Давыдов сильно тряс огромный как здание буфет. Наконец, упала чашка и пирамидка крошечных блюдец. Не все они разбились благодаря падению – одно покатилось далеко прочь в черноту. Это легко. Все разом сказали: груша. Машут на него: он всегда хочет быстро отделаться.
Лёва, загадав предмет в свою очередь, мог запросто его на ходу поменять, чтобы никто не мог угнаться за отгадкой. В случае таких поворотов Давыдов всплескивал рукой, полагая, что Лёва вовсе уже теперь ничего не загадал. А Миле, той вот нравилось играть в такие догонялки, и она все больше веселилась. Это напрочь отбивало охоту играть у остальных, и уже был слышен только хохот этой парочки, Милы и Лёвы. Муж с дедом спускались на две ступеньки и поднимались на блестящую медную приступку бара. Они заново раскуривали давно потухшие сигары и со стаканчиками в креслах, наконец, могли о чем-то перемолвиться, о чем не договорили; и тем временем, не могли сдержать улыбок, глядя как заливаются те двое.
После непрерывных визитов любовника муж, в конце концов, почувствовал, что тому очень нравится бывать в их доме. Мужа никогда не беспокоило его присутствие, практически не прерывное. Наоборот. Он старался замечать его настроения. Муж держался за любовника – дома-то у него было не густо народу. К тому же, тот был действительно не заменим: любовник единственный умел пользоваться огнетушителем. Как-то сидели и крутили кино, и любовник героически проявил себя, залив мощной толстой пышной белой струей задымивший кинопленкой старый кинопроектор. Муж и жена ему аплодировали. Он им кланялся в синиматографической полутьме. На бис еще разок нажал. Просто восторг.
Все устали. Муж спросил жену, не хочет ли она чуть-чуть пройтись по двору. И она посмотрела на любовника, не будет ли он против. По глазам было видно, что она очень хочет погулять по двору с мужем. Любовник в глубоком кресле со спинкой выше головы кивнул и ей, и мужу.

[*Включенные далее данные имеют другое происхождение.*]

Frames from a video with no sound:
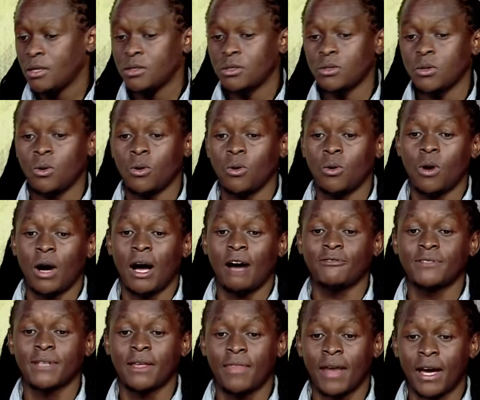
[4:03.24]
So
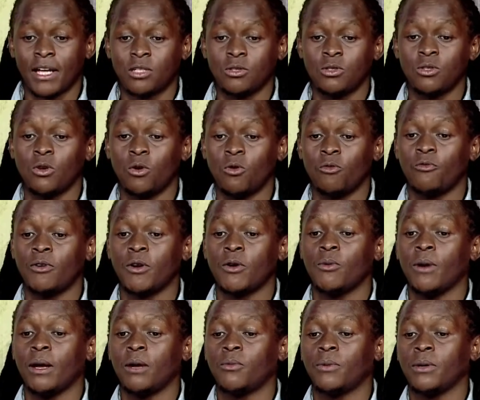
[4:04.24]
after that, you know very
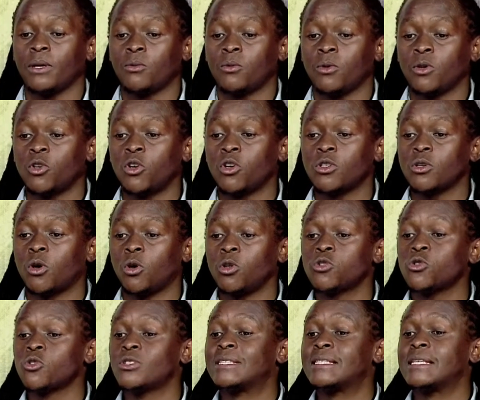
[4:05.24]
well we, we could not
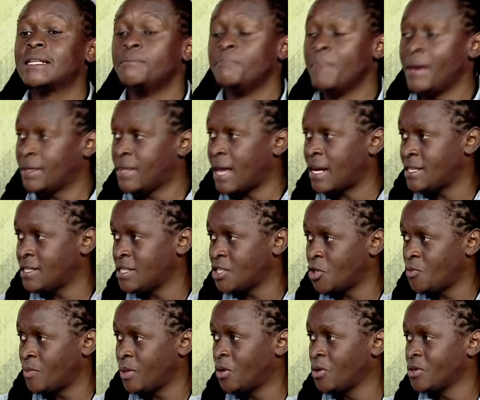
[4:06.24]
also still make that
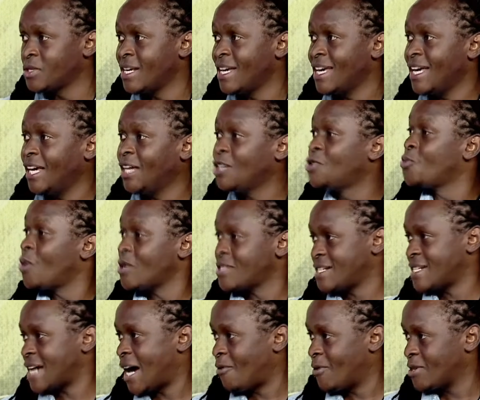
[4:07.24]
decision because it
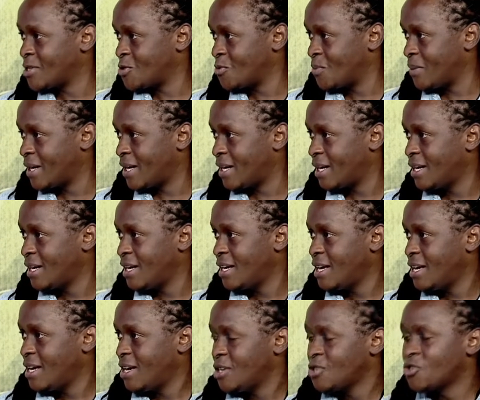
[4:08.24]
wasn't ours to make.
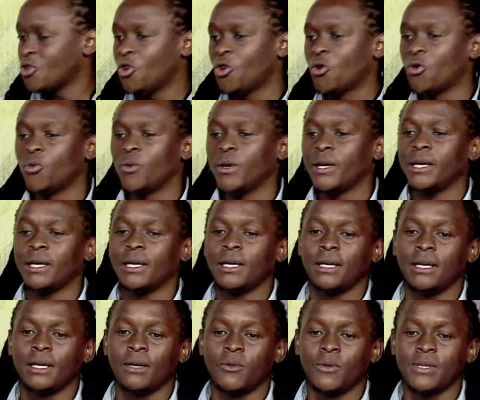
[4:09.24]
Yes. So
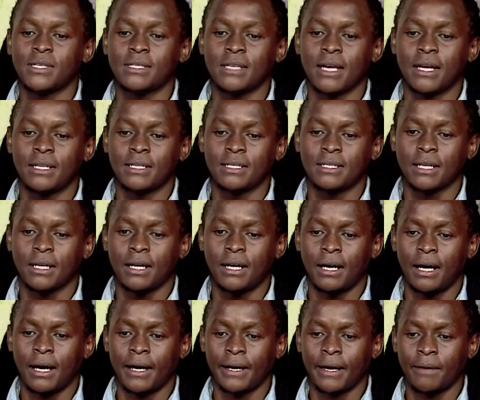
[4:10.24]
we we sent
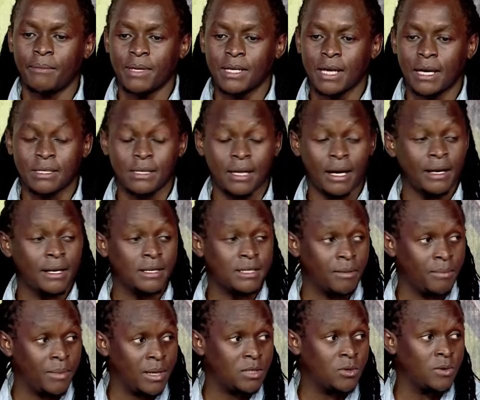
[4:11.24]
uh, an, an S
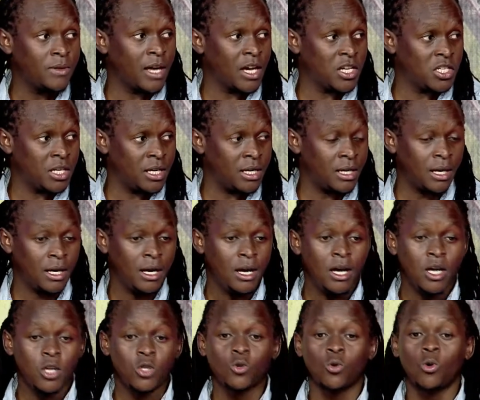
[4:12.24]
M S with the agenda
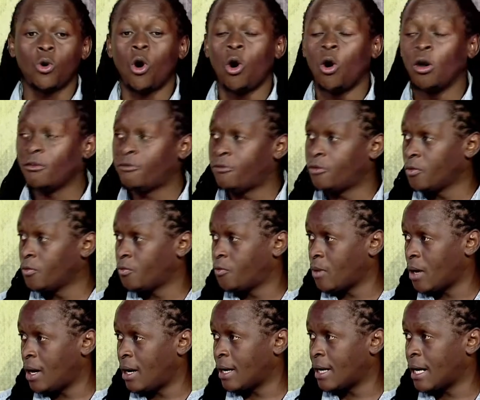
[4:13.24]
to all
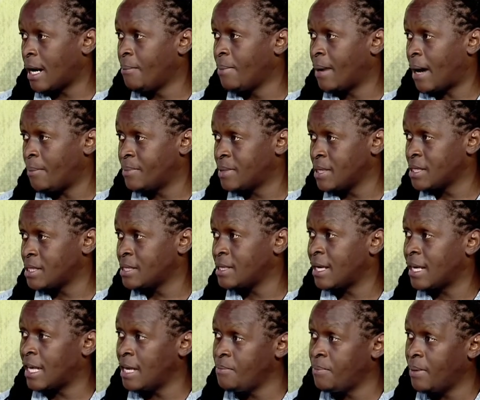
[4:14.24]
uh, club captains in
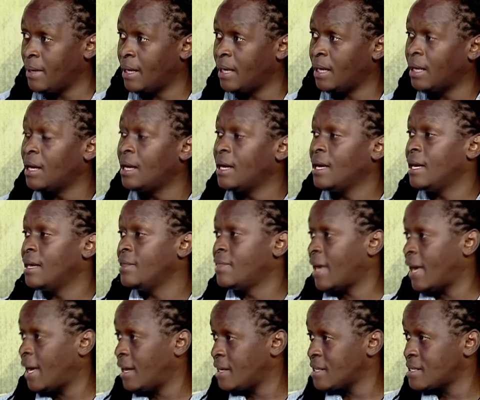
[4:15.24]
the K P L, in
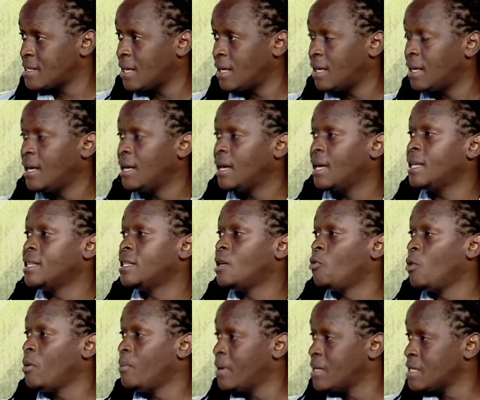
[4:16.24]
the N S L, in the
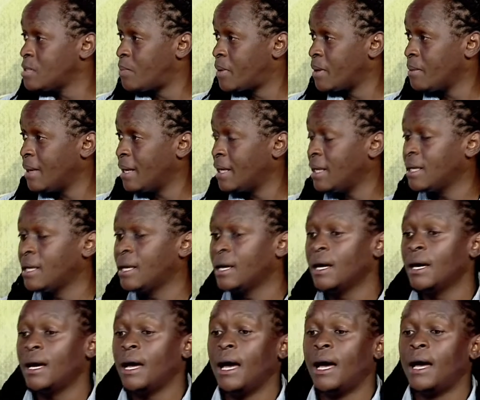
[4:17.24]
Women's Premier League,
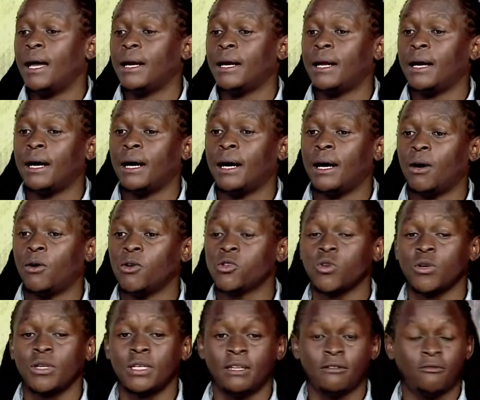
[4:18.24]
mm-hmm. and uh,
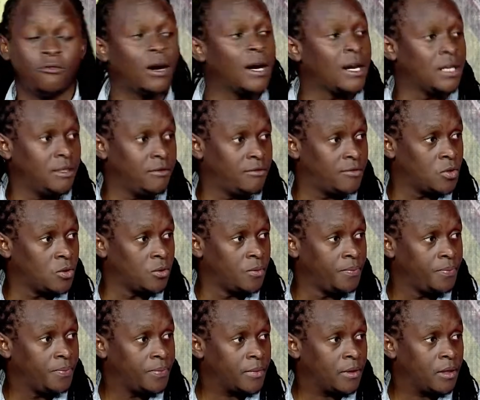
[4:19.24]
also in Div one and Div two.
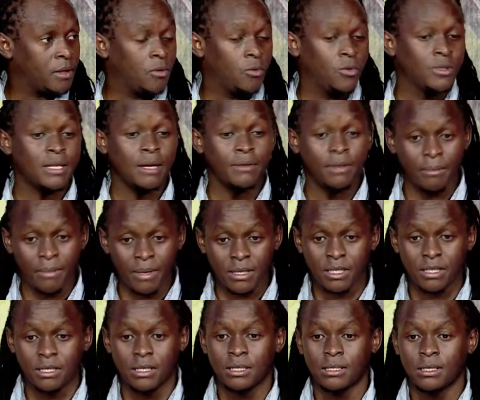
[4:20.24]
Yes. Yeah. We sent the
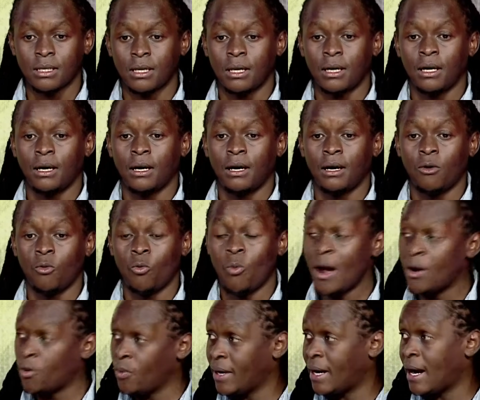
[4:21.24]
messages uh,
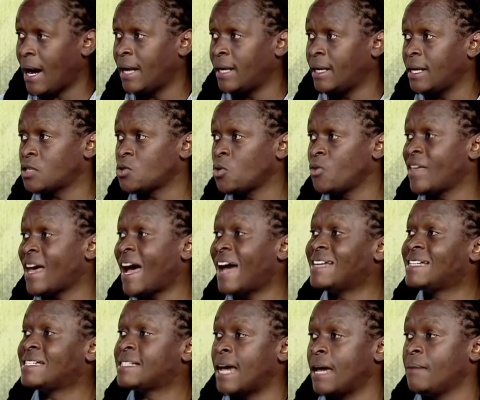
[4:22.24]
one week earlier, so they
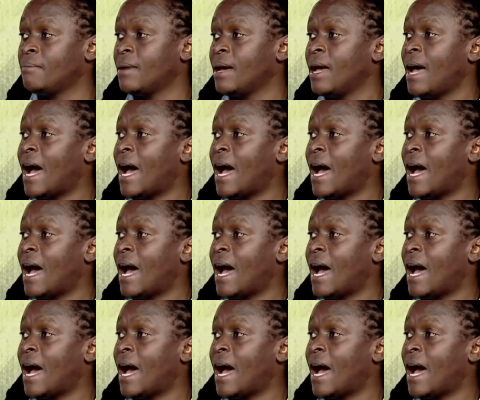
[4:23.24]
had time,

Оттуда, со двора, где был почтовый ящик, они пришли с письмом. Письмо было деду и без подписи – видимо, отправитель надеялся, что дед сразу поймет, кто пишет. Дед не понял. Показал письмо своему помощнику Лёве. Лёва, взволнованно подняв бровь, сказал, что им лучше выехать с утра пораньше. Дед поморщился на это «с утра пораньше». «Ах вот как…» – повторил он с предстоящей досадой завтрашнего раннего пробуждения. «Ах вот как…» – говорил он себе весь остаток вечера в своем кресле.
Чтобы никто не трогал его вещи, то есть не повыкидывал их, на двери кабинета Давыдова висел дорожный знак кирпича дорожных же размеров. Этих его вещей было немного. Вышедшие из моды галстуки – несколько бабочек и селедок. Разношенные точно под ногу любимые башмаки его позеленели кожей и поржавели шляпками гвоздей, а один из них – не поймешь, левый или правый – был готов уже снова просить каши.
Знак кирпича действовал на Давыдова больше, чем на остальных в доме. Он поднимался по лестнице с таким обреченным видом, будто там за дверью не его кабинет, а маленькая городская старомощеная площадь, где уже разбирают эшафот. Будто он опоздал на собственную казнь. Толпа зевак давно разошлась, и не дождавшийся разочарованный палач плетется к себе со своим тяжелым инструментом; свой длинный острый клобук с прорезями для глаз он стянул с потного лица на самый затылок, потому что при переноске тяжестей он сразу начинал тяжело дышать.
Когда Давыдов открыл кирпич своего кабинета, он сразу съежился при виде пачки бумаг на столе у негасимой лампы. Двигаясь к светлому пятну, он словно становился меньше на фоне гигантски разраставшейся своей тени сзади. Он регулярно смотрел текущие дела. Не с целью вмешаться или найти упущения. Ему не нравилось на них смотреть ни снаружи, ни изнутри. Он как будто глядел в картину, на бурлаков на Волге. Все дела, так же как и баржа в какой-то степени, шли по инерции, рожденной тупо глядящей перед собой малой силой, но ему доставляло удовольствие, что он тоже может впрячься и тупо-глядя-потянуть – попасть на картину к бурлакам в их упряжку. Но воображением ощущений удовольствие заканчивалось. Финансовые детали не поддавались его приемам восприятия, они оставались непостижимыми. Он деньги видел, только когда не пытался понять их бухгалтерию, и старался о них не думать как о деньгах в том смысле, что в нашем мире слывет за смысл денег. Если подумать, страх за еще не сбывшиеся доходы – источник чистой глупости во всем остальном. Но доходы Давыдова сбывались всегда, и это рождало его страх.